• _Your goal_
Copy out the records precisely, omitting pictures.

(Dataset entries)
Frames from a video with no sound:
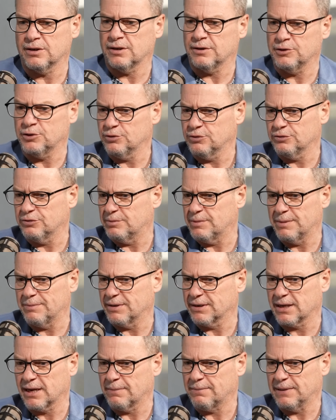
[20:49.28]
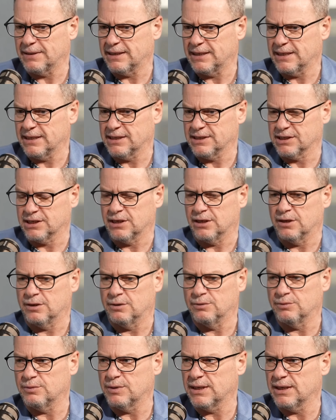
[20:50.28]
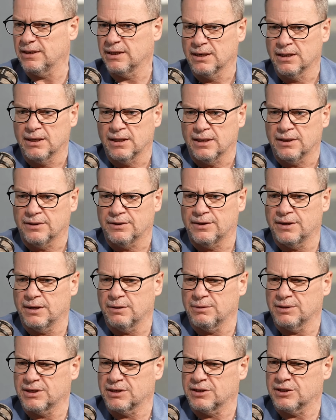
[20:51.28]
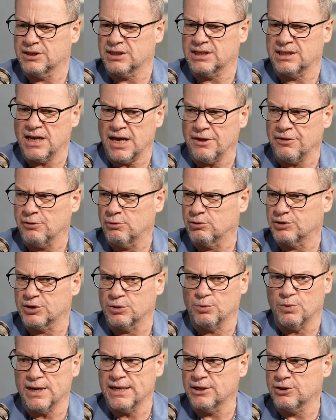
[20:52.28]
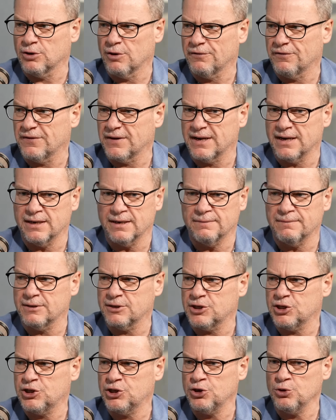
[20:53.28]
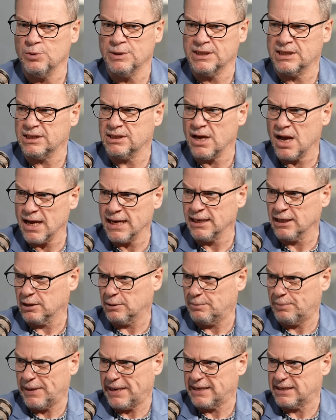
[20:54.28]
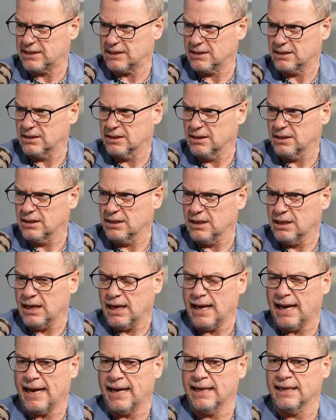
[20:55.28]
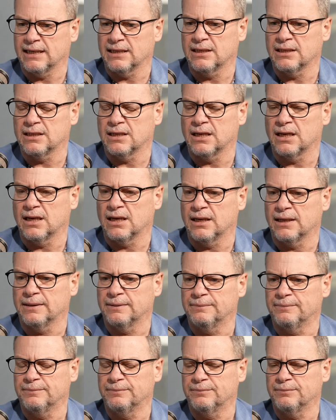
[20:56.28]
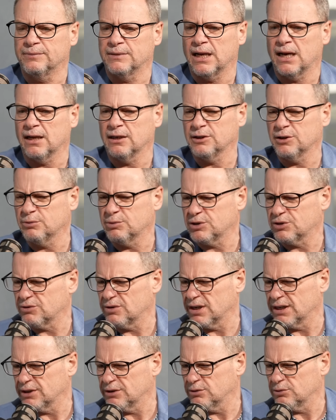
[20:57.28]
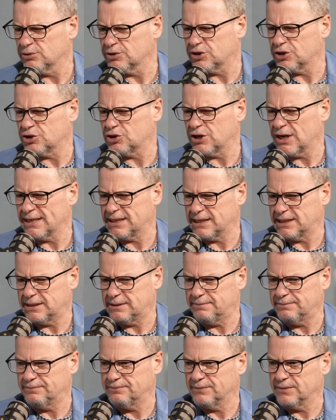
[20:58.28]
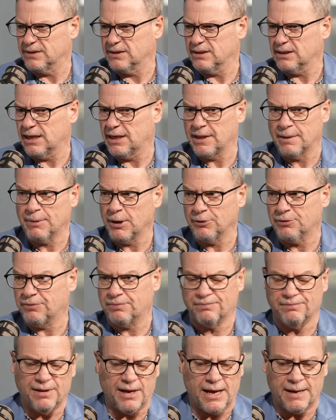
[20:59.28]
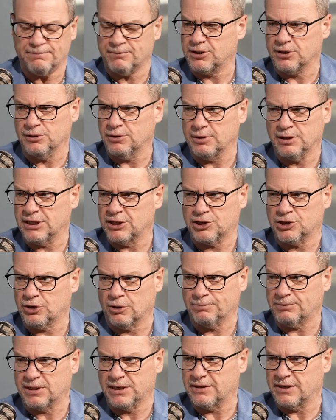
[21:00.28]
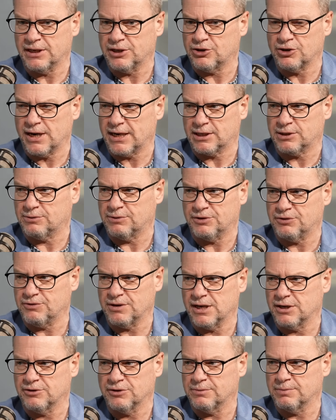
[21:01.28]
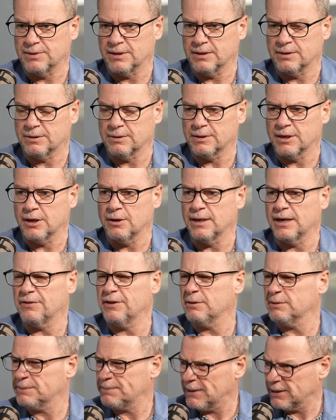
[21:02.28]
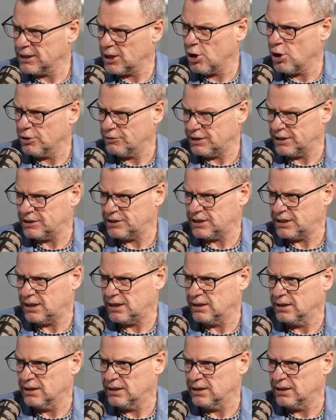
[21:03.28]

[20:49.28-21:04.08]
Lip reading: you'll remember a couple of years ago when there was a Snaith horse that went off at a suicidal pace. Yeah. And Aldo was riding the horse that chased him. And they both absolutely stopped in their tracks with 300 to go. And I think it was Belgarian's year.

• _Task response_
Frames from a video with no sound:
[20:49.28]
[20:50.28]
[20:51.28]
[20:52.28]
[20:53.28]
[20:54.28]
[20:55.28]
[20:56.28]
[20:57.28]
[20:58.28]
[20:59.28]
[21:00.28]
[21:01.28]
[21:02.28]
[21:03.28]

[20:49.28-21:04.08]
Lip reading: you'll remember a couple of years ago when there was a Snaith horse that went off at a suicidal pace. Yeah. And Aldo was riding the horse that chased him. And they both absolutely stopped in their tracks with 300 to go. And I think it was Belgarian's year.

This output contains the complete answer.